Show HN: Chonky – a neural approach for text semantic chunking

Training a splitter based on existing paragraph conventions is really cool. Actually, that's a task I run into frequently (trying to turn YouTube auto-transcript blob of text into readable sentences). LLMs tend to rewrite the text a bit too much instead of just adding punctuation.

As for RAG, I haven't noticed LLMs struggling with poorly structured text (e.g. the YouTube wall of text blob can just be fed directly into LLMs), though I haven't measured this.

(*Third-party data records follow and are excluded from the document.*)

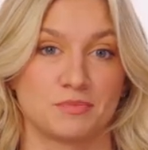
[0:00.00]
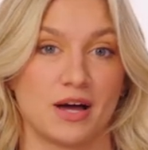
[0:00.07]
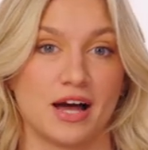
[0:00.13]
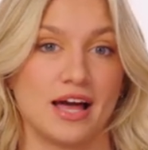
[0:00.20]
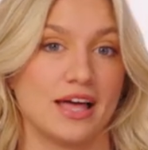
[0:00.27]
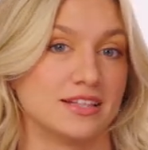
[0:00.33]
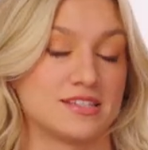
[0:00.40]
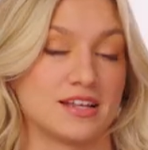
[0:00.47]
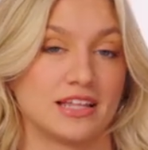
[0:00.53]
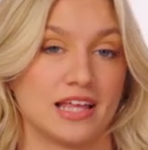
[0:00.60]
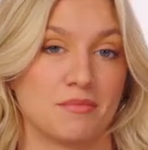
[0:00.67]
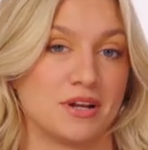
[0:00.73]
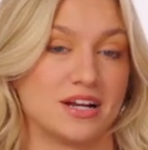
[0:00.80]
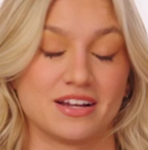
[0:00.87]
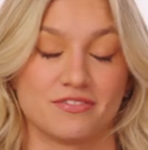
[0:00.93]
by and suddenly
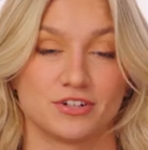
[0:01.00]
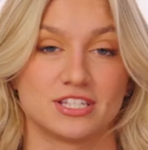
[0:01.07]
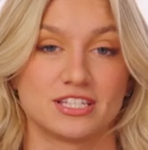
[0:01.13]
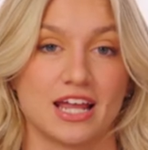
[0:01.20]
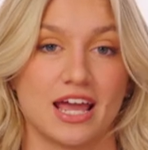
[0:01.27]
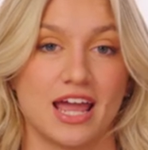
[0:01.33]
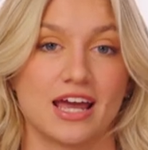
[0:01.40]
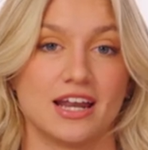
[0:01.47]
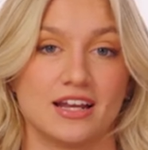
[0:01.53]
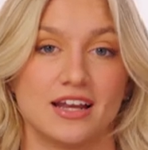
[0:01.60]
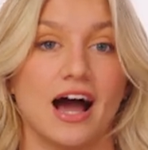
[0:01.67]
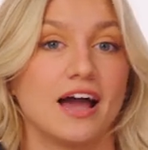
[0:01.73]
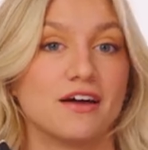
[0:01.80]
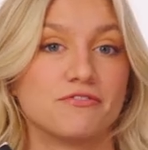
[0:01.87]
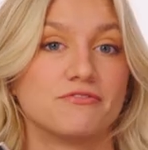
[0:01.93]
I'm in a different state and
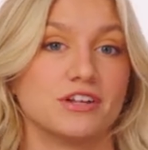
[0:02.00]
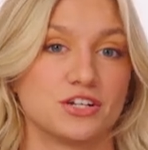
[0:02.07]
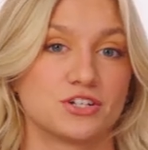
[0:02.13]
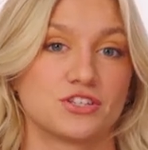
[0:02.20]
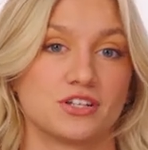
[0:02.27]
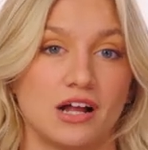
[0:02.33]
I've finished the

In fact my own "webgrep" (convert top 10 search results into text and run grep on them, optionally followed by LLM summary) works on the byte level (gave up chunking words, sentences and paragraphs entirely): I just shove the 1kb before and after the match into the context. This works fine because LLMs just ignore the "mutilated" word parts at the beginning and end.

The only downside of this approach is that if I was the LLM, I would probably be unhappy with my job!

As for semantic chunking (in the context of, maximize the relevance of stuff that goes into the LLM, or indeed as a semantic search for the user), I haven't solved it yet, but I can share one amusing experiment: to find the relevant part of the text (having already returned a mostly-relevant big chunk of text), chop off one sentence at a time and re-run the similarity check! So you "distil" the text down to that which is most relevant (according to the embedding model) to the user query.

This is very slow and stupid, especially in real-time (though kinda fun to watch), but kinda works for the "approximately one sentence answers my question" scenario. A much cheaper approximation here would just be to embed at the sentence level as well as the page/paragraph level.